Makes sense - here’s what I’d want to see in an app:

  • Available for android
  • home-screen widget that makes it easy to create a task with minimal taps - I want to be able to tap the widget, enter the task description, tap enter, and have it created with sane, customizable defaults
  • option for quick and easy multi-task entry - enter description, tap enter, enter description, tap enter, etc.
  • there should not be separate fields for task name and task description - that’s just redundant - but there could be an optional “fine print” field
  • the home-screen widget should also make it easy to see upcoming tasks due and sort by deadline or pledge amount
  • customizable color-coding for deadlines, so I could set, say, red = due in next 6 hours, orange = due in next day, blue = due in next 2 days
  • ability to freely customize deadline to the hour and minute
  • a simple and easy way to select the time and date of deadline with a few taps
  • ability to freely choose pledge amount
  • if you don’t do the task, option for auto-rollover to a customized period of time (e.g., 48 hours later)
  • persistent notification so that the app is able to alert me exactly when it should, even if it’s on powersave or the screen is off
  • customizable notifications by vibrating, sound, text message, email, or screen popup that can be configured X, Y, and Z hours before deadline for each task, as well as global notifications at specific times of day T1, T2, T3 for all upcoming deadlines in the next D days
  • there should be an option to allow screen popup even when screen is off
  • ability to upload or batch-enter a long list of tasks
  • option to require proof that task has been completed, BAAS-style

Hey, that’s a really good list. :slight_smile: Do you think a BAAS integration would be sufficient for those who wanted that style of weasel-proofing?


I’m not sure how that would work - so BAAS would have access to the One-Off Task App (OOTA) to give it the message “this task has been verified”?

BAAS has its own task list, so would the user have tasks on both the BAAS list and OOTA? Or would one of them get the list from the other?

You’d have to talk to BAAS and see how it would work.

It would get a little complicated. Say the user has an upcoming deadline that day - BAAS is in a different time zone and they only check emails and stuff once a day. They’re set up to do things day by day. So the user would have to see the deadline possibly a day or two ahead of time, then send in the proof to BAAS. BAAS would have to get the task description from OOTA, verify the task, then tell OOTA the task was completed before the deadline.

The other option is to require the user to have any task they want verified stored with both BAAS and OOTA, possibly using some index number in the task description, and then BAAS could just copy OOTA on their confirmation email to the user that the BAAS task was completed. OOTA would then have to process that email to get the index number and mark the task as verified within OOTA.

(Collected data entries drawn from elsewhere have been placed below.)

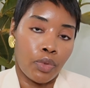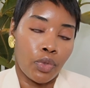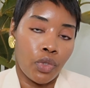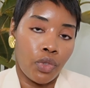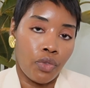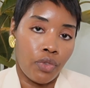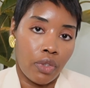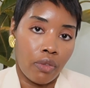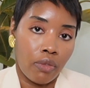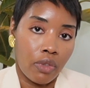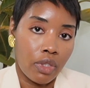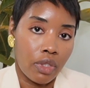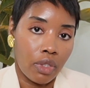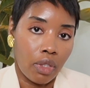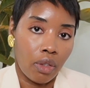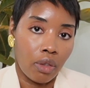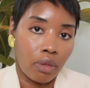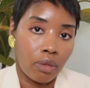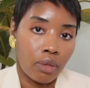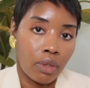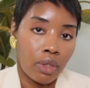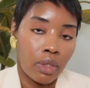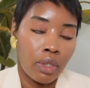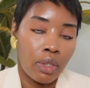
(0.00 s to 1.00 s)
proven
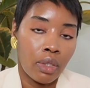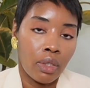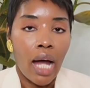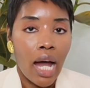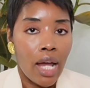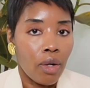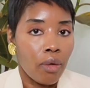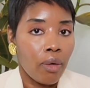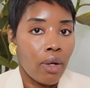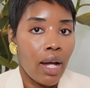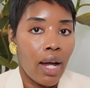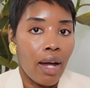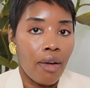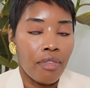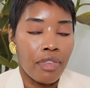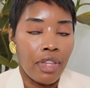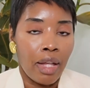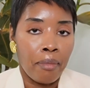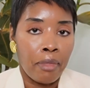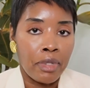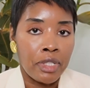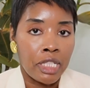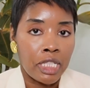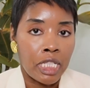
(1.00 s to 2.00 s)
result. I don't have
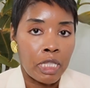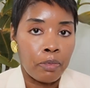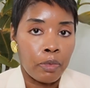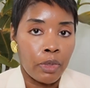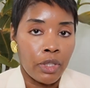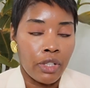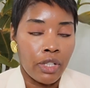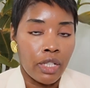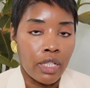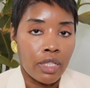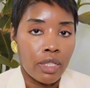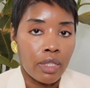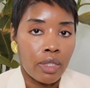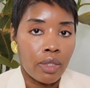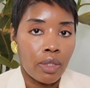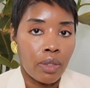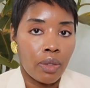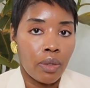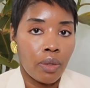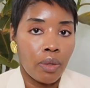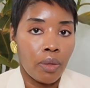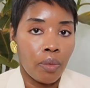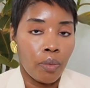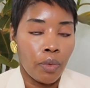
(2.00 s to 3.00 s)
that much experience
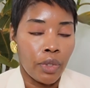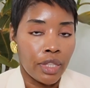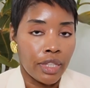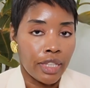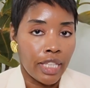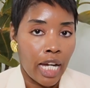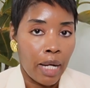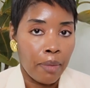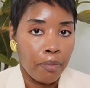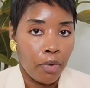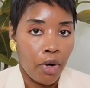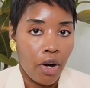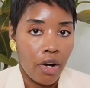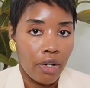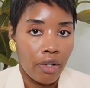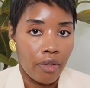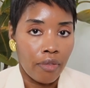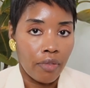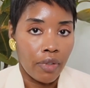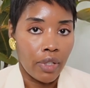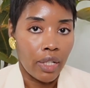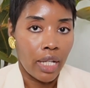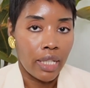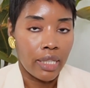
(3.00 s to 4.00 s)
with that part
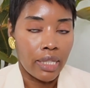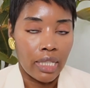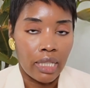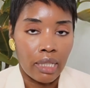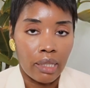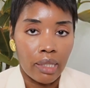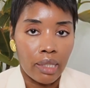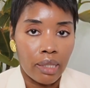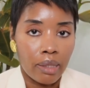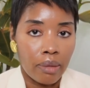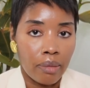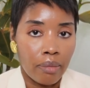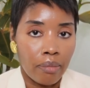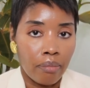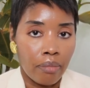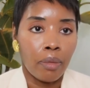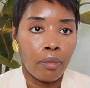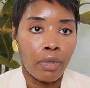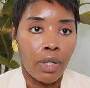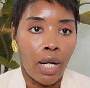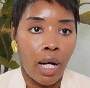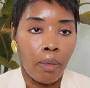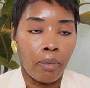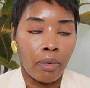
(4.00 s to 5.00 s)
of it. I think
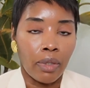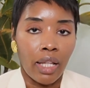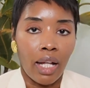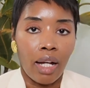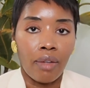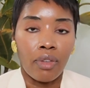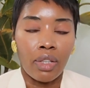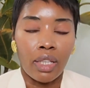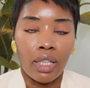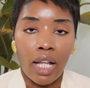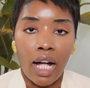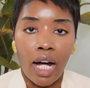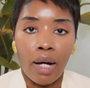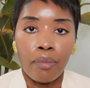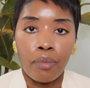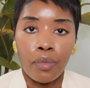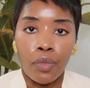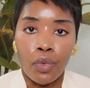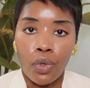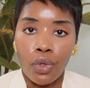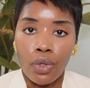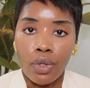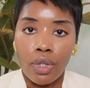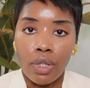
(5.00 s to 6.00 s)
probably have a lot
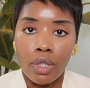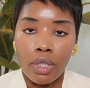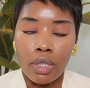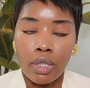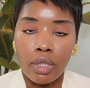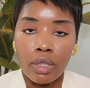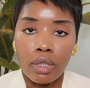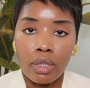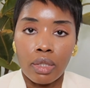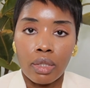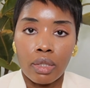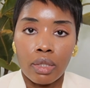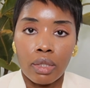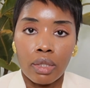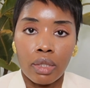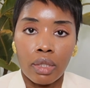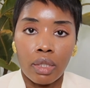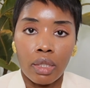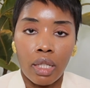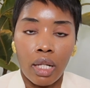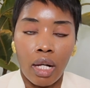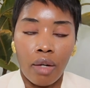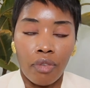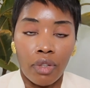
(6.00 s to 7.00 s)
more
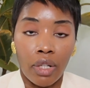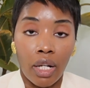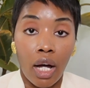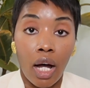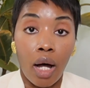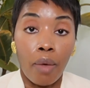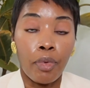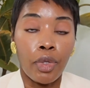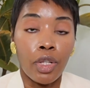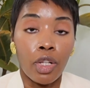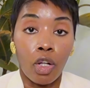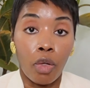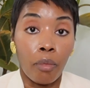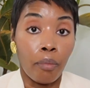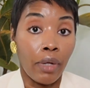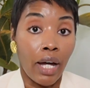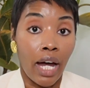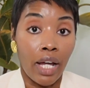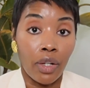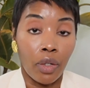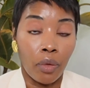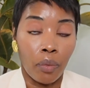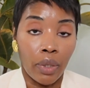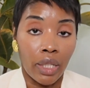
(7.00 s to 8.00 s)
of an uphill
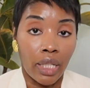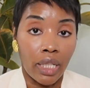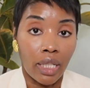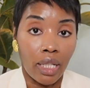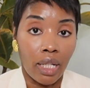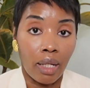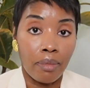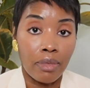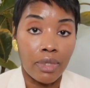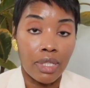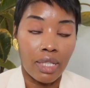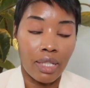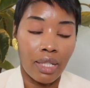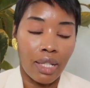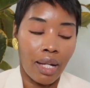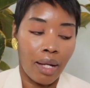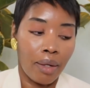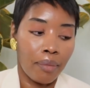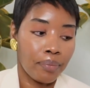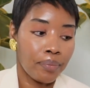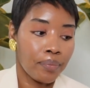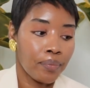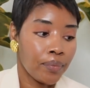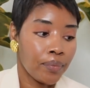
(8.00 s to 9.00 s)
battle when it comes to that.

Few exciting things this week! We have a name, and a shiny new landing page to match:


If you think that’s a terrible name, feel free to share your opinion and/or suggestions for alternatives, as it won’t get any easier to change from here on out. :wink:

Also, been thinking about how things should be implemented. I’m thinking I’ll be going with a headless architecture where the apps are just officially-supported clients of the public API. So the first orders of business will be building the backend, its API, and the first client—a simple progressive web app.

I’ve been exploring the possibility of using Elm for the web client. I’ve built a couple simple toys with it and so far I really like how it works.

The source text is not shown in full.